News which inevitably cause a rollercoaster of emotions inside your head. Do you know what I’m talking about? Sure you do. THOSE announcements that usually catch you off guard and leave you speechless. I’ve been receiving such news very often recently. At least they were good ones.
You realize you’re getting old for many reasons but this one in particular is like a punch in the face and the ultimate sign of maturity, compromise and responsibility, for the rest of your life. I’m talking about having kids.
I’m 36, and even though my friends’ age varies from one to another a lot, it could be said that, considering or current circumstances and the changes our generations have been facing and assuming, it’s the perfect timing for these established couples in their 30s to strengthen their ties by agreeing the most important compromise in a relationship: creating a family.
Last week I was announced by three friends, two especially close, that they were pregnant. Not one, not two, BUT THREE.
By now if you’ve been following some of my experiences here, you probably know I’m a very sensitive person, and I care for my friends more than I look for myself, or at least I try my best in doing so. Give and you’ll be given, correct? I’m very lucky regarding my friends, and I want the best for them. So when they shared with me such amazing news, I was overwhelmed by mixture of emotions: happiness, sadness and loneliness and hope.
I know it sounds weird, but there is a reason for that, leaving aside that I’m experiencing a wild PMS this time, and I’m feeling strange lately, mostly due to my current job.
Happiness is the first and most intense feeling to arise. Surprise-shock- euphoria-happiness for real and yess, babies! I’m positive my friends are gonna be excellent mums/dads and will transmit great values to their kids, and the idea of witnessing the birth of these modern families close seems very exciting to me. I really can’t wait to see these little creatures cheering up our reunions. The birth of a baby in these cases means the result of a love story, being a romantic girl, I’m very happy for my friends.
When reading about sadness and loneliness I guess some of you might freak out. This has to do with my personal situation. It’s not that I want to have a baby right now, but I feel sad for not being experiencing such sweet times with someone by my side. And the worst thing is that, having a look around, I don’t see an imminent change in my status. Again I have to stress the fact that I don’t feel desperate for finding a boyfriend, by all means, but events like these make me wonder if someday I will find the right guy to spend some quality time with in a more intimate way. When so much love is around, it’s easy to feel a bit miserable, and odds are against me right now.
On the other hand, I’m an upbeat girl, and happiness weighs more than sadness, so hope comes back in sight and I’m finally thinking there’s someone waiting for me somewhere, and whatever time it might take, a nice Han Solo like fella will eventually take my hand. This is my consolation, and some kind of motivation.
Some friends have been asking me whether I would have kids, and my reply was simple. Not that I’m mad about it, but it the time came, together with a legal and loving guy, I wouldn’t mind. My ex’s were totally against babies, thus I didn’t stop to think about it, it was out of question.

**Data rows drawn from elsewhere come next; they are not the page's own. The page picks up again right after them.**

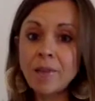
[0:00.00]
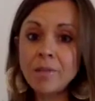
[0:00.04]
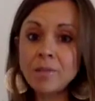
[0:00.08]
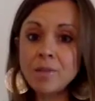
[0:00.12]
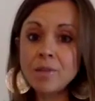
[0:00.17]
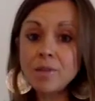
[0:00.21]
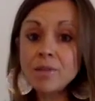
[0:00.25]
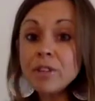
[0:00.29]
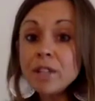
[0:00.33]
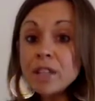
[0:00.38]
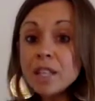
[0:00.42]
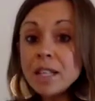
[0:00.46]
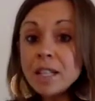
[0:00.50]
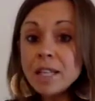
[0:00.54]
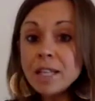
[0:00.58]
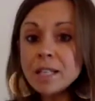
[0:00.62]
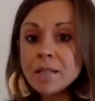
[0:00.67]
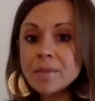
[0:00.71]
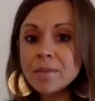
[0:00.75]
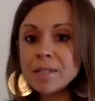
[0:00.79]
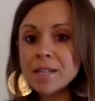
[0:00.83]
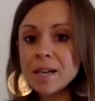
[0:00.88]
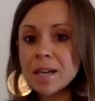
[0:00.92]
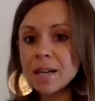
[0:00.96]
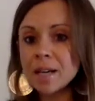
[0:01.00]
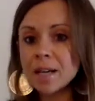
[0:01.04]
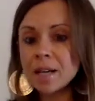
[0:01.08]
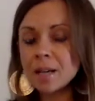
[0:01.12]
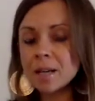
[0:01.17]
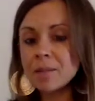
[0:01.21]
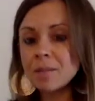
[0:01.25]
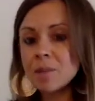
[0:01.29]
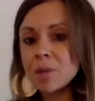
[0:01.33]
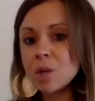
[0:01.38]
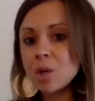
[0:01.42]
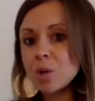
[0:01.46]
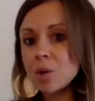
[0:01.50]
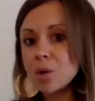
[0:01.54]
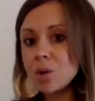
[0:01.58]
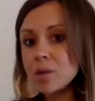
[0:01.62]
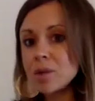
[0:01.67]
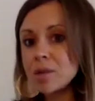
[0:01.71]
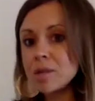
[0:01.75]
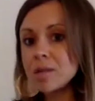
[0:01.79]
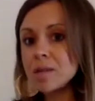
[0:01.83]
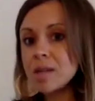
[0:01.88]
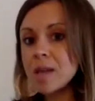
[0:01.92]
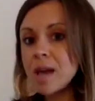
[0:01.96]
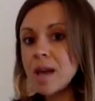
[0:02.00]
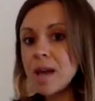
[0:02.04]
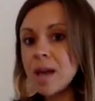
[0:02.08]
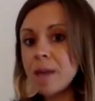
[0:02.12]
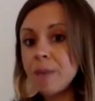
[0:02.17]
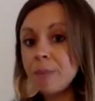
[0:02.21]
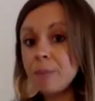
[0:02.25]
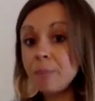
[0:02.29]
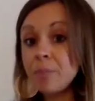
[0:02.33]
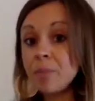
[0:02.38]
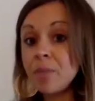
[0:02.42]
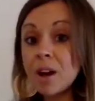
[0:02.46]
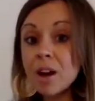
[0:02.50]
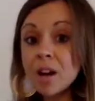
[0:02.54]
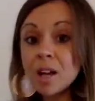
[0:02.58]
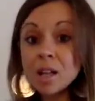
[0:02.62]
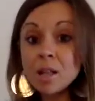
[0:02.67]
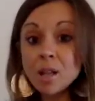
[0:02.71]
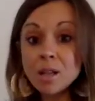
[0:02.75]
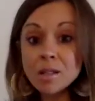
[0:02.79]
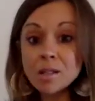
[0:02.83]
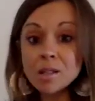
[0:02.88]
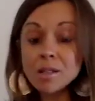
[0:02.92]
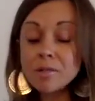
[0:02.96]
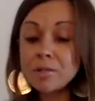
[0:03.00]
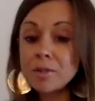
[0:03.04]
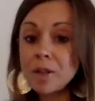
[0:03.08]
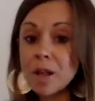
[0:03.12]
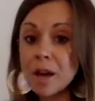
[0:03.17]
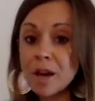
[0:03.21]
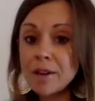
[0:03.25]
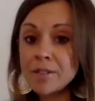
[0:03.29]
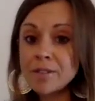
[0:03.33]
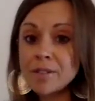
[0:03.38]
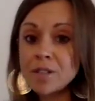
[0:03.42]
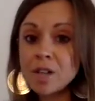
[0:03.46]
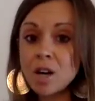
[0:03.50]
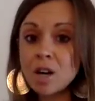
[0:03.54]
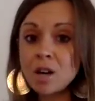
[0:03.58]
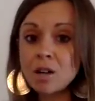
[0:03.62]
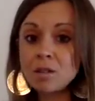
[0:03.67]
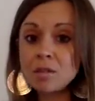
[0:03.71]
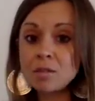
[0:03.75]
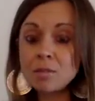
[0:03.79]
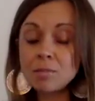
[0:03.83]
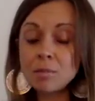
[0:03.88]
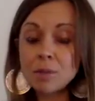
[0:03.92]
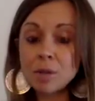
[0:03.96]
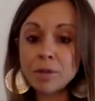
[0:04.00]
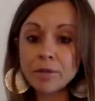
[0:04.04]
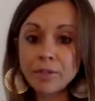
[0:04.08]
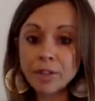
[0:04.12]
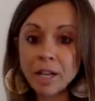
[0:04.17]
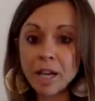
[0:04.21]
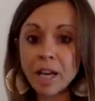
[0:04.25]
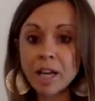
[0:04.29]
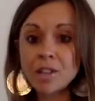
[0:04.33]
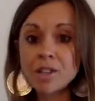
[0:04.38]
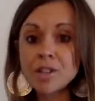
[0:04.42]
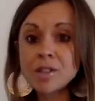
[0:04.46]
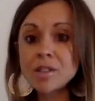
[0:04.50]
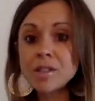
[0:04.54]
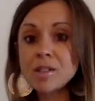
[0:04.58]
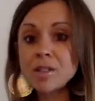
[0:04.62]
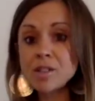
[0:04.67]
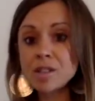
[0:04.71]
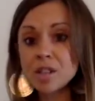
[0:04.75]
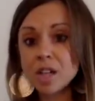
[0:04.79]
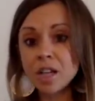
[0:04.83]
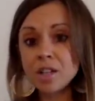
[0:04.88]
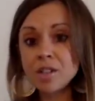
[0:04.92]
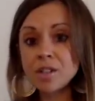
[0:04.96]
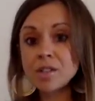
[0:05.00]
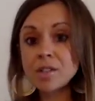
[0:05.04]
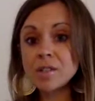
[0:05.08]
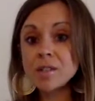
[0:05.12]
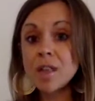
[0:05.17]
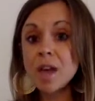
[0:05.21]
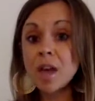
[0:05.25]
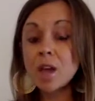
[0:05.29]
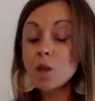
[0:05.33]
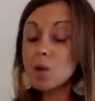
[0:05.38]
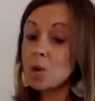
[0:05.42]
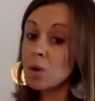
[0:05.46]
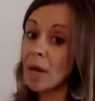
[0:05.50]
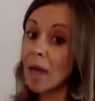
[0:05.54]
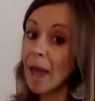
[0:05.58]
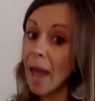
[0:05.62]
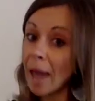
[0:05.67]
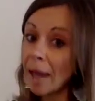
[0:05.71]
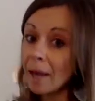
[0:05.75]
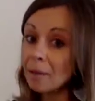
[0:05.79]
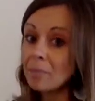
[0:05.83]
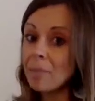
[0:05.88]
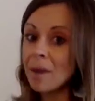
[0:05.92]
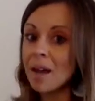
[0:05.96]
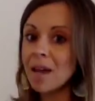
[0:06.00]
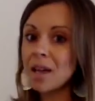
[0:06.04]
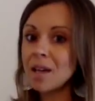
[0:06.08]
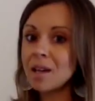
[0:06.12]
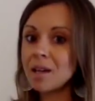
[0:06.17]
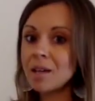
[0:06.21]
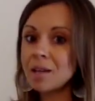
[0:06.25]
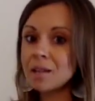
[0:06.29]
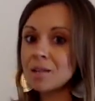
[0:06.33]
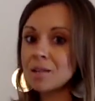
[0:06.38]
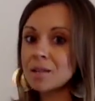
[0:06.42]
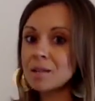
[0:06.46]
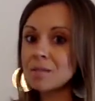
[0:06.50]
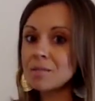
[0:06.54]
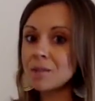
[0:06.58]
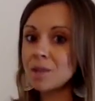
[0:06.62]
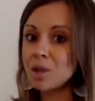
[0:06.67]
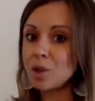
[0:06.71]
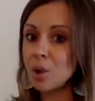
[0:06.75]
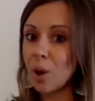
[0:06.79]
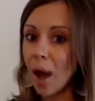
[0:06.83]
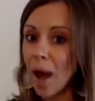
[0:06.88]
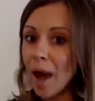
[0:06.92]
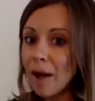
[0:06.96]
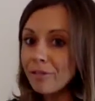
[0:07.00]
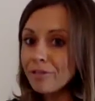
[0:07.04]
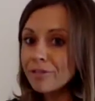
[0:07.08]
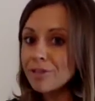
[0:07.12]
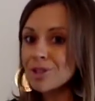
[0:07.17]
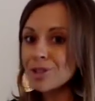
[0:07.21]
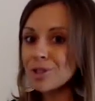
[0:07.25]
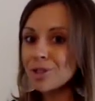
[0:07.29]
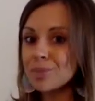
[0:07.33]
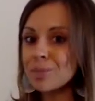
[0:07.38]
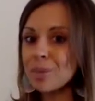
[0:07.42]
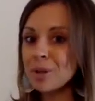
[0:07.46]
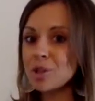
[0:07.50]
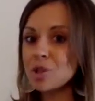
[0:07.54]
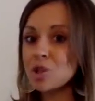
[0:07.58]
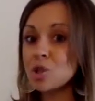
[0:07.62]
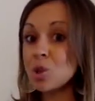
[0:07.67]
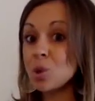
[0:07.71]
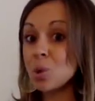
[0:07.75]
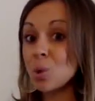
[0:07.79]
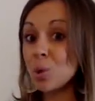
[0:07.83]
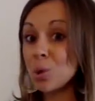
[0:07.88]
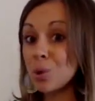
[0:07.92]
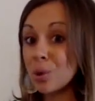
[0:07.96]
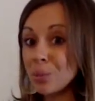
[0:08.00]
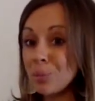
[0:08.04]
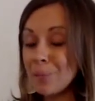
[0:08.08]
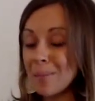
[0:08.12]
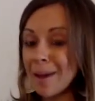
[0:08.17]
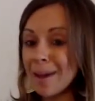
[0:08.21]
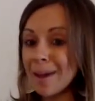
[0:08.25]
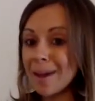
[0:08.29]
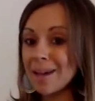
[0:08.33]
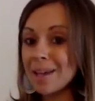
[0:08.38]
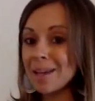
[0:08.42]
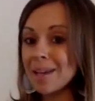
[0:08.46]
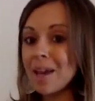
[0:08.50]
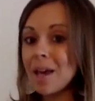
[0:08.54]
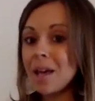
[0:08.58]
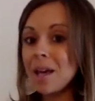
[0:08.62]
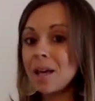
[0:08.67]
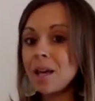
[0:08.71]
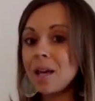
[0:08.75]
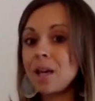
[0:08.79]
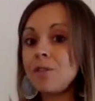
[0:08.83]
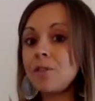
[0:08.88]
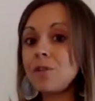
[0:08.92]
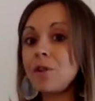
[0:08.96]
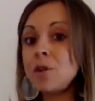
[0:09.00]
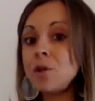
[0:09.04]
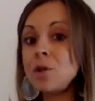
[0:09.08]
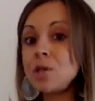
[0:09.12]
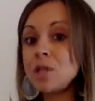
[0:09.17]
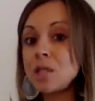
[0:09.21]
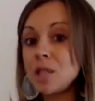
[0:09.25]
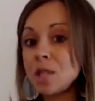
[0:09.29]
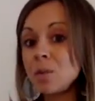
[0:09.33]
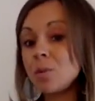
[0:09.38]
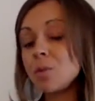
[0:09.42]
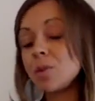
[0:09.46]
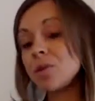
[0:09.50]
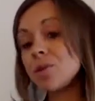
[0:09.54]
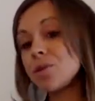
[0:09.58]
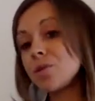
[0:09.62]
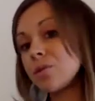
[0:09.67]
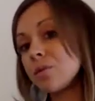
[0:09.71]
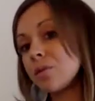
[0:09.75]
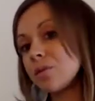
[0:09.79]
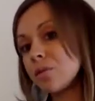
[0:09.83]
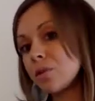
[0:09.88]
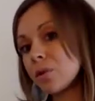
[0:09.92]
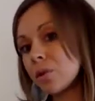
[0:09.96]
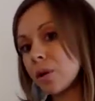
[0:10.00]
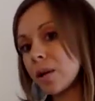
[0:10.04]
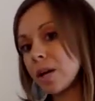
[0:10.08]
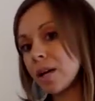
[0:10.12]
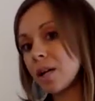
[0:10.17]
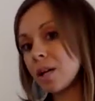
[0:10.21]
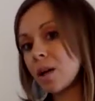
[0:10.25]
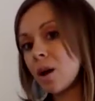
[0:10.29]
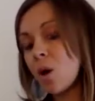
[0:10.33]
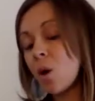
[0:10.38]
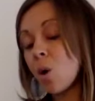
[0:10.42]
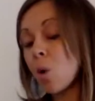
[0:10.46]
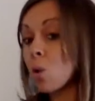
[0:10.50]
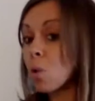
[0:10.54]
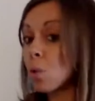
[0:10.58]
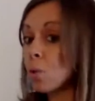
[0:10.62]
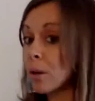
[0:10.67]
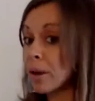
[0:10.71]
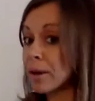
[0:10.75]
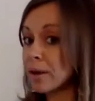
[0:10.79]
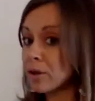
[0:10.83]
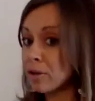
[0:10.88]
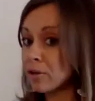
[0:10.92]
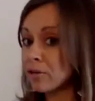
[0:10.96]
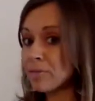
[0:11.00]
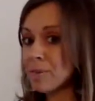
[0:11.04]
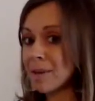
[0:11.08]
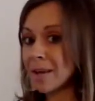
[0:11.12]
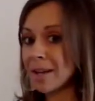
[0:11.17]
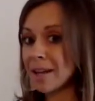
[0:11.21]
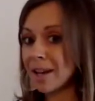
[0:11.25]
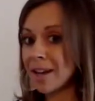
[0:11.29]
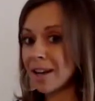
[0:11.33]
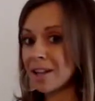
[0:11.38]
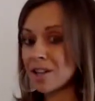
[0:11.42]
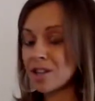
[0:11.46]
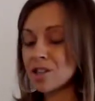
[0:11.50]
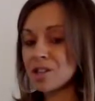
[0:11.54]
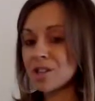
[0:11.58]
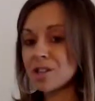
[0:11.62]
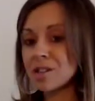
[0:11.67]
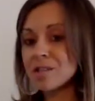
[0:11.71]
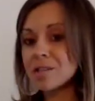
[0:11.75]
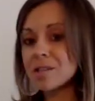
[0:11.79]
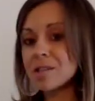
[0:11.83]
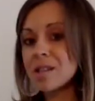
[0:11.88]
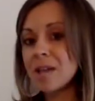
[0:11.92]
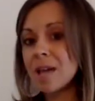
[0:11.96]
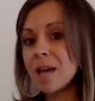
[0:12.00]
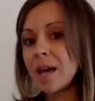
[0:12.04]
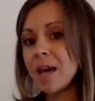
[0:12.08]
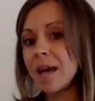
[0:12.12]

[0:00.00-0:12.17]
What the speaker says: Do you really need to be taking it? Because there are lots of lifestyle modifications and changes that you can make. It doesn't mean you have to, but you could make if you did want to avoid or wean off medications.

Anyway, if I don’t have any kid, this post with act was my will and my nephew would inherit my record collection.
Whenever I receive these news I get super excited, and my reaction is normal and within certain limits, however, three pregnancies in a row, confirming there’s a baby boom, have been way too much. I’m super super glad for my girls, and to be honest, for no reason I had this thought of 2013 adding lots a kids in the picture. Should I start considering starting my fortune telling business?